As your skill library of modular prompt fragments grows, you don't necessarily want every agent to load every skill every time. Doing so consumes tokens and introduces noise that can interfere with the agent's task-specific performance.

A better architectural pattern would be to leverage progressive disclosure. This is where we separate the stable control plane from task-specific context. The compiled base prompt should enforce non-negotiable behaviors like identity and safety boundaries. Then, at runtime, the agent can use a tool to dynamically retrieve only the specific skill modules required for the task at hand; this reduces context exhaustion and helps to keep the agent focused on its task.

Once you have this modular system, you unlock a powerful workflow: agents can help maintain their own instruction layer, helping to create a self-sustaining agentic system. When an agent resolves a new type of incident, it could theoretically draft a new skill module, update the relevant imports, and open a pull request.

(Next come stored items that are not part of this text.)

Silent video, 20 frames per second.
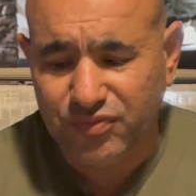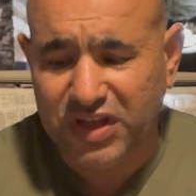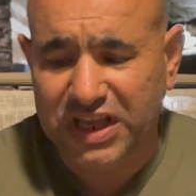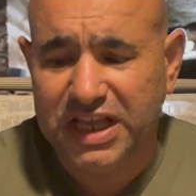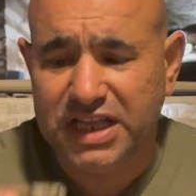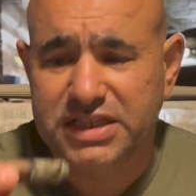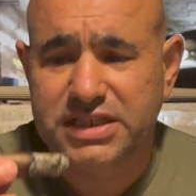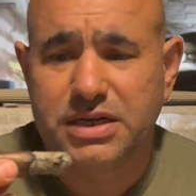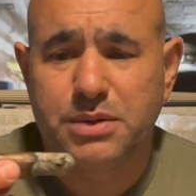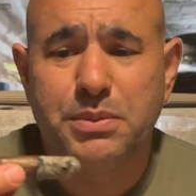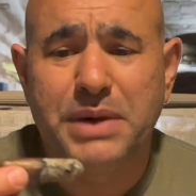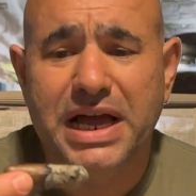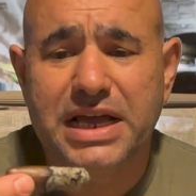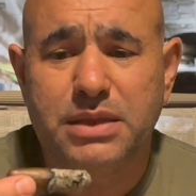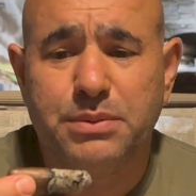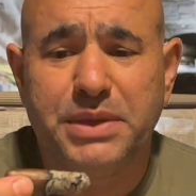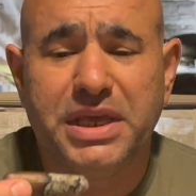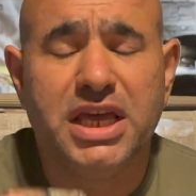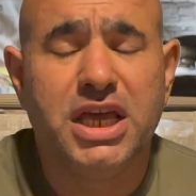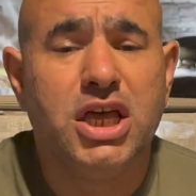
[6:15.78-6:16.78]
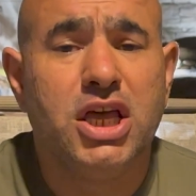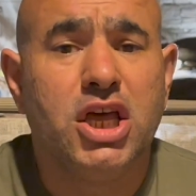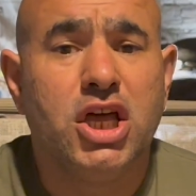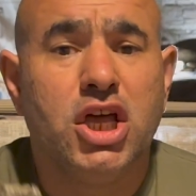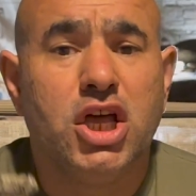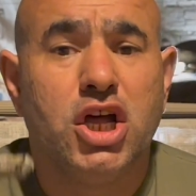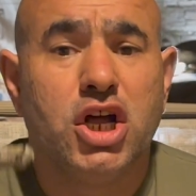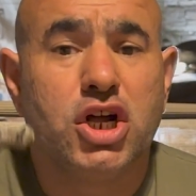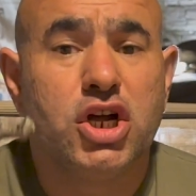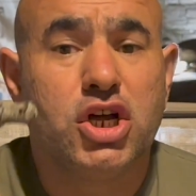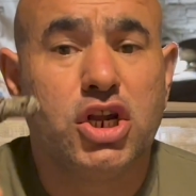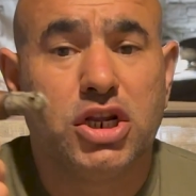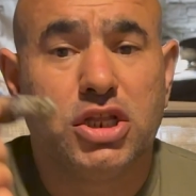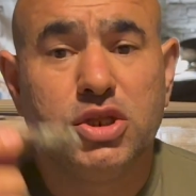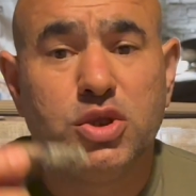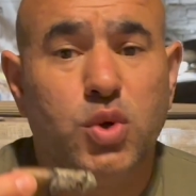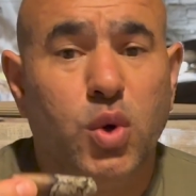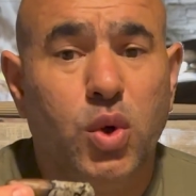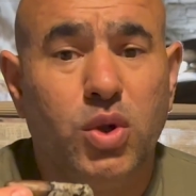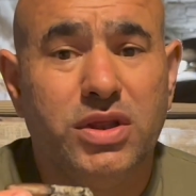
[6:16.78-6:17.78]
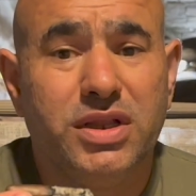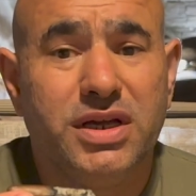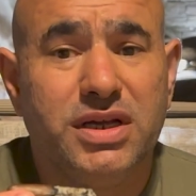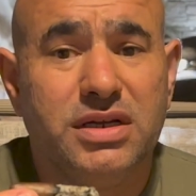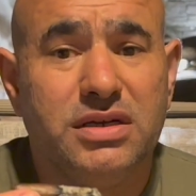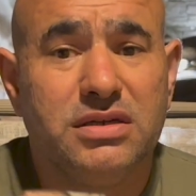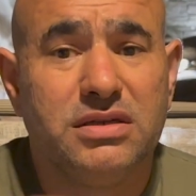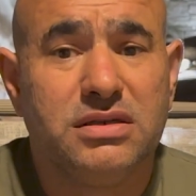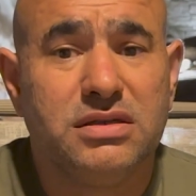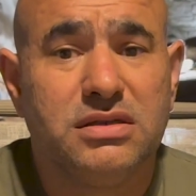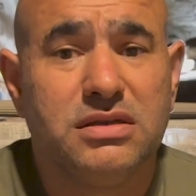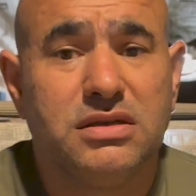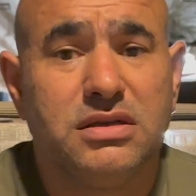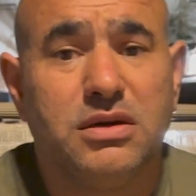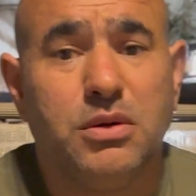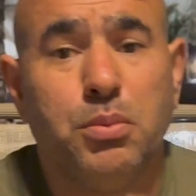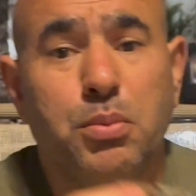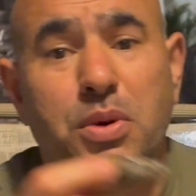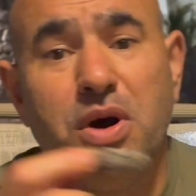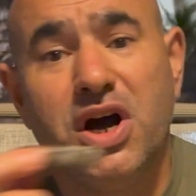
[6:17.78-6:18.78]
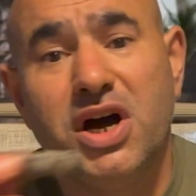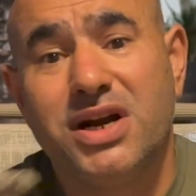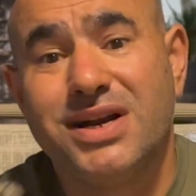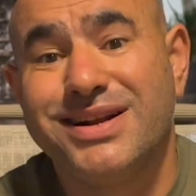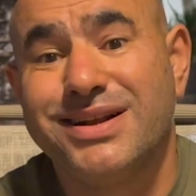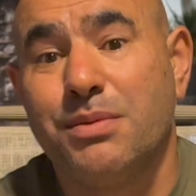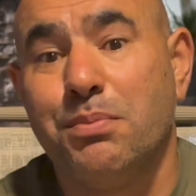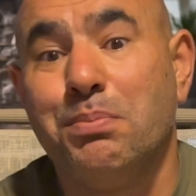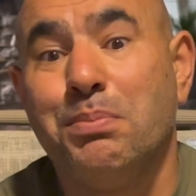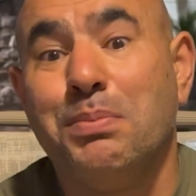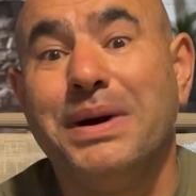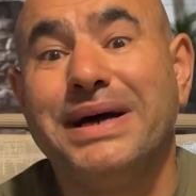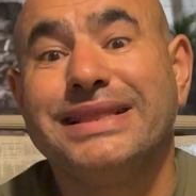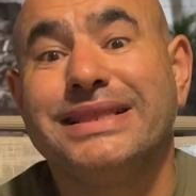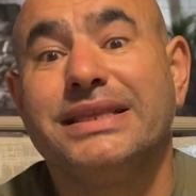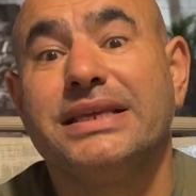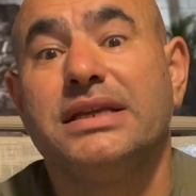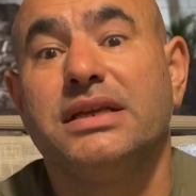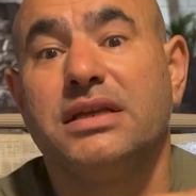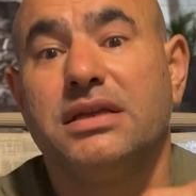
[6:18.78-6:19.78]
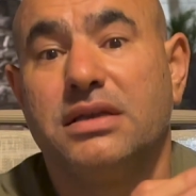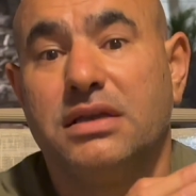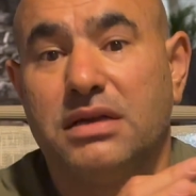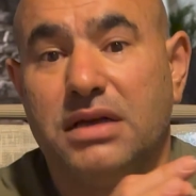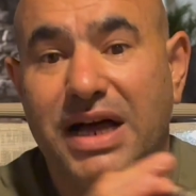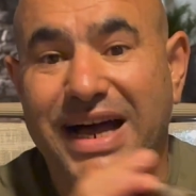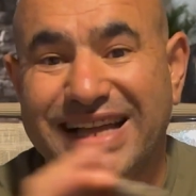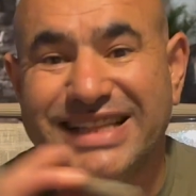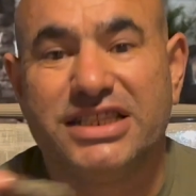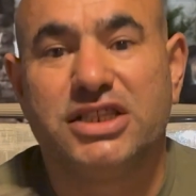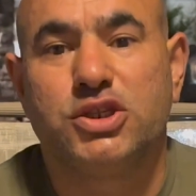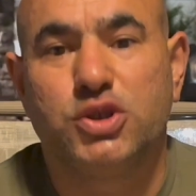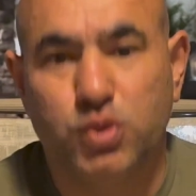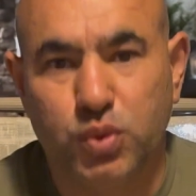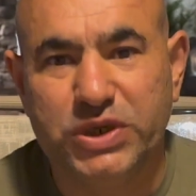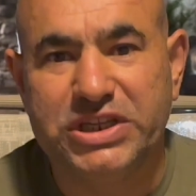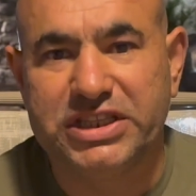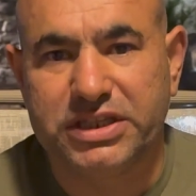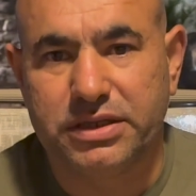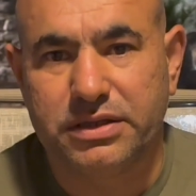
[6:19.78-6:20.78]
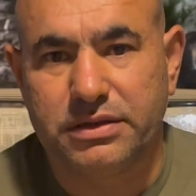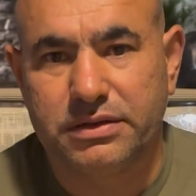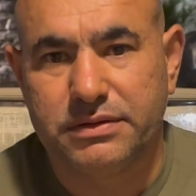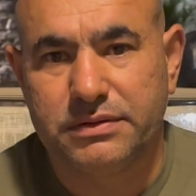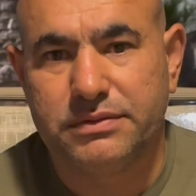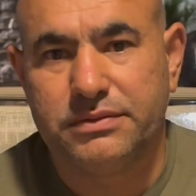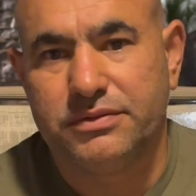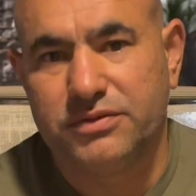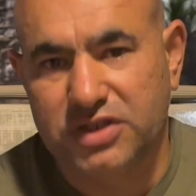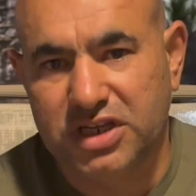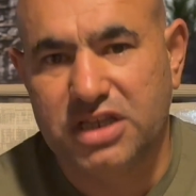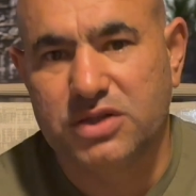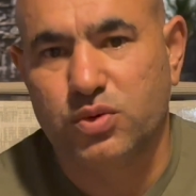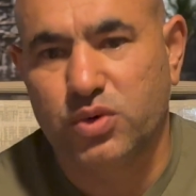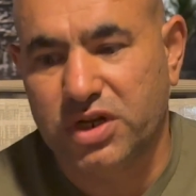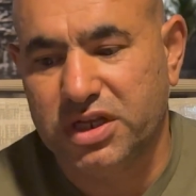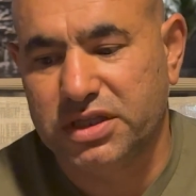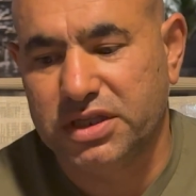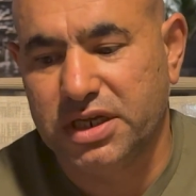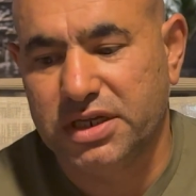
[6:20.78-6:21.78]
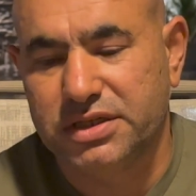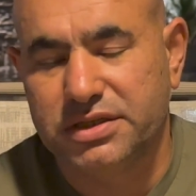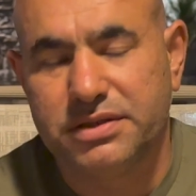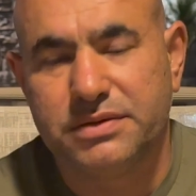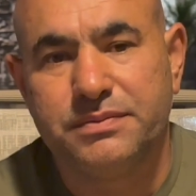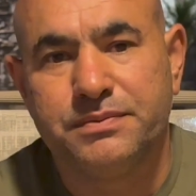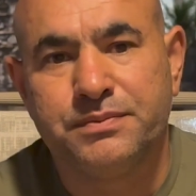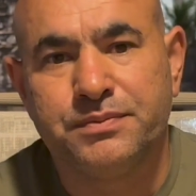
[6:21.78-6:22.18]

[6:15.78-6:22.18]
It remind me granola bar, but unsweetened. That's what I taste.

The agent isn't mutating its own instructions in real-time; it's proposing a code change. The transpiler then subjects that proposal to the same validation and review rigors as any other code change. A human reviewer can inspect the PR, run the evals, and merge the change.

A production prompt transpiler reframes prompt engineering as a build-system problem.

When we build modular skill files, we can resolve dependencies, validate imports, and enforce drift checks just as we do with our standard software infrastructure. Agents become capable of suggesting improvements to their own logic, provided those changes pass through our existing validation and review processes.

As AI agents become deeply integrated into critical workflows, their instruction layers need the same reliability standards we demand of our software. Prompts shouldn't just be edited, they should be built, validated, versioned, and deployed.